◆ Work to complete ◆
Should any entry include an image, skip the image and copy the entry exactly.

Collected data entries:
····················

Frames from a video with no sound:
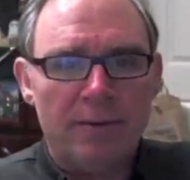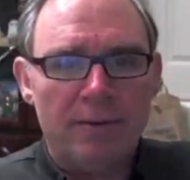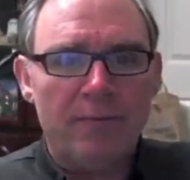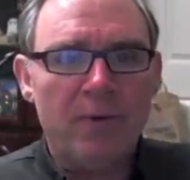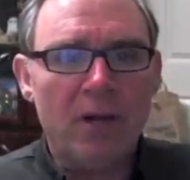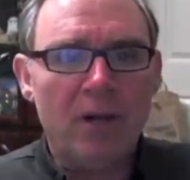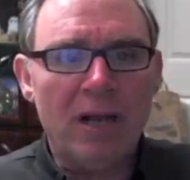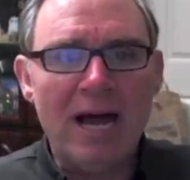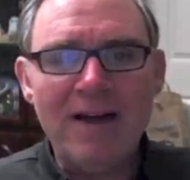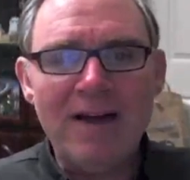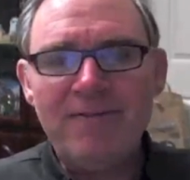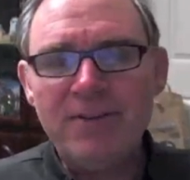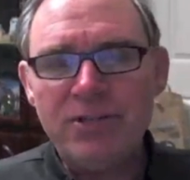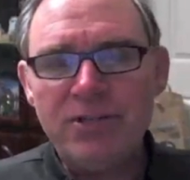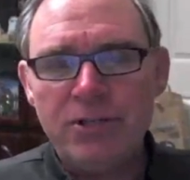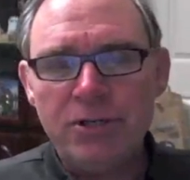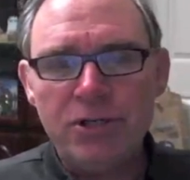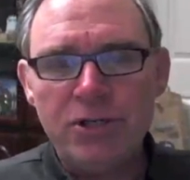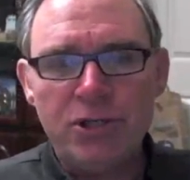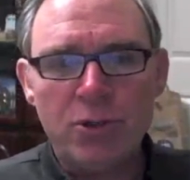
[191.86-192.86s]
life is
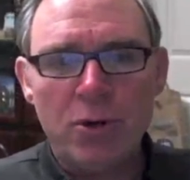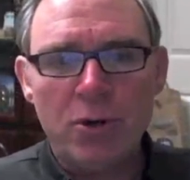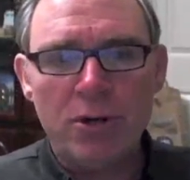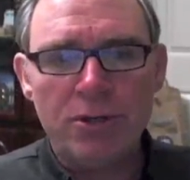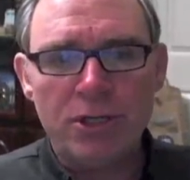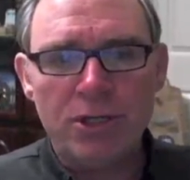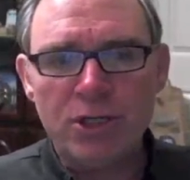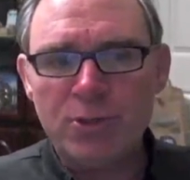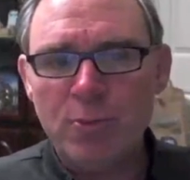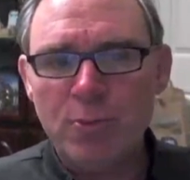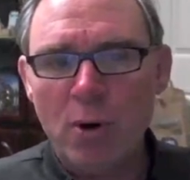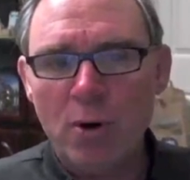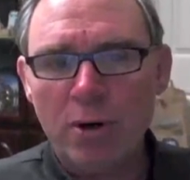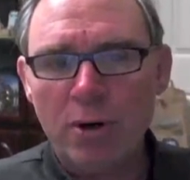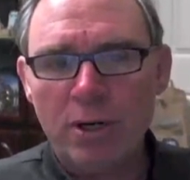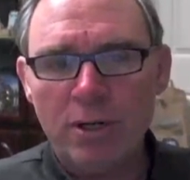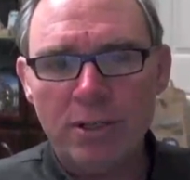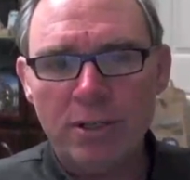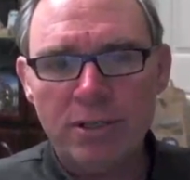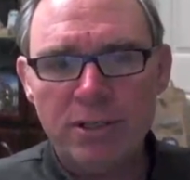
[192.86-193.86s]
too short to
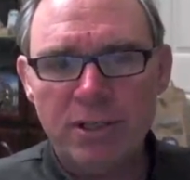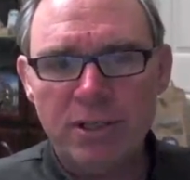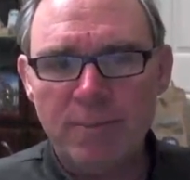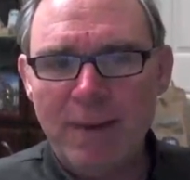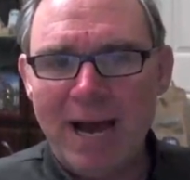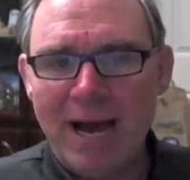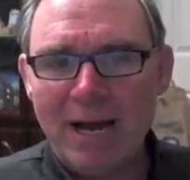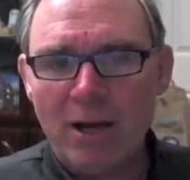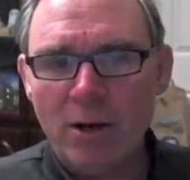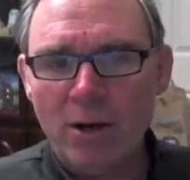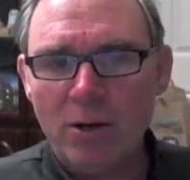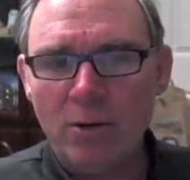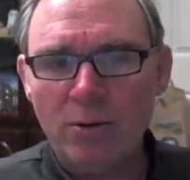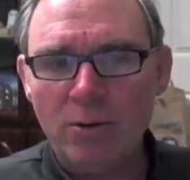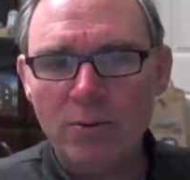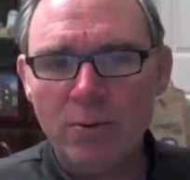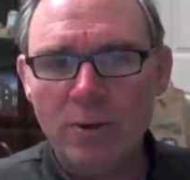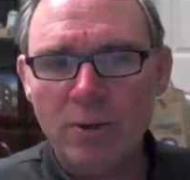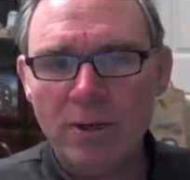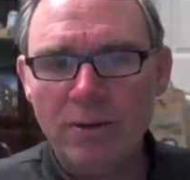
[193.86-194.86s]
smoke
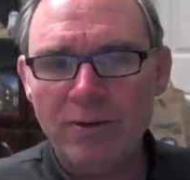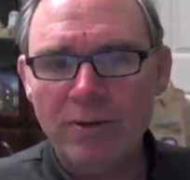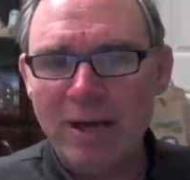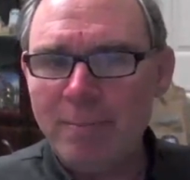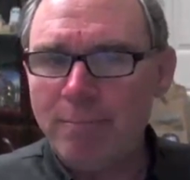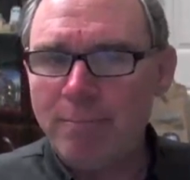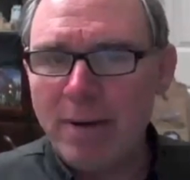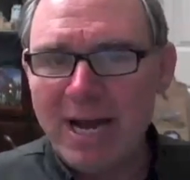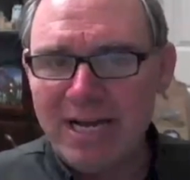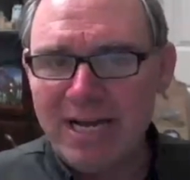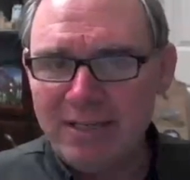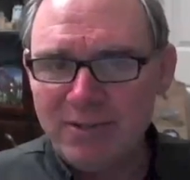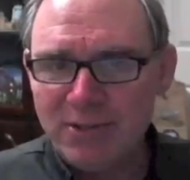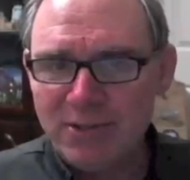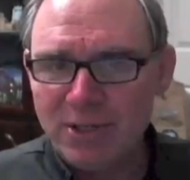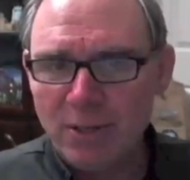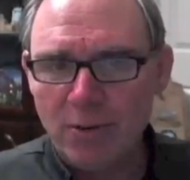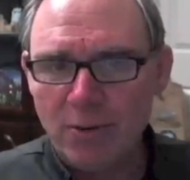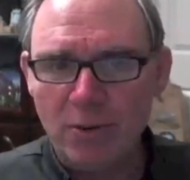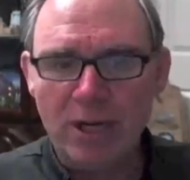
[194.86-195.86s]
tobacco that
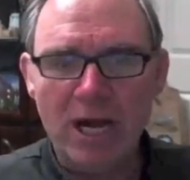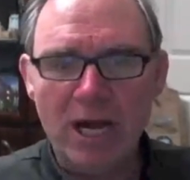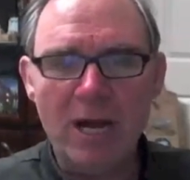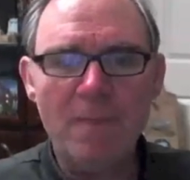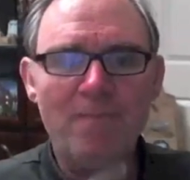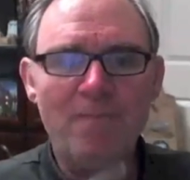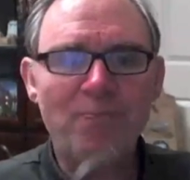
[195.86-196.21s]
bites, okay?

····················

◆ Task output ◆
Frames from a video with no sound:
[191.86-192.86s]
life is
[192.86-193.86s]
too short to
[193.86-194.86s]
smoke
[194.86-195.86s]
tobacco that
[195.86-196.21s]
bites, okay?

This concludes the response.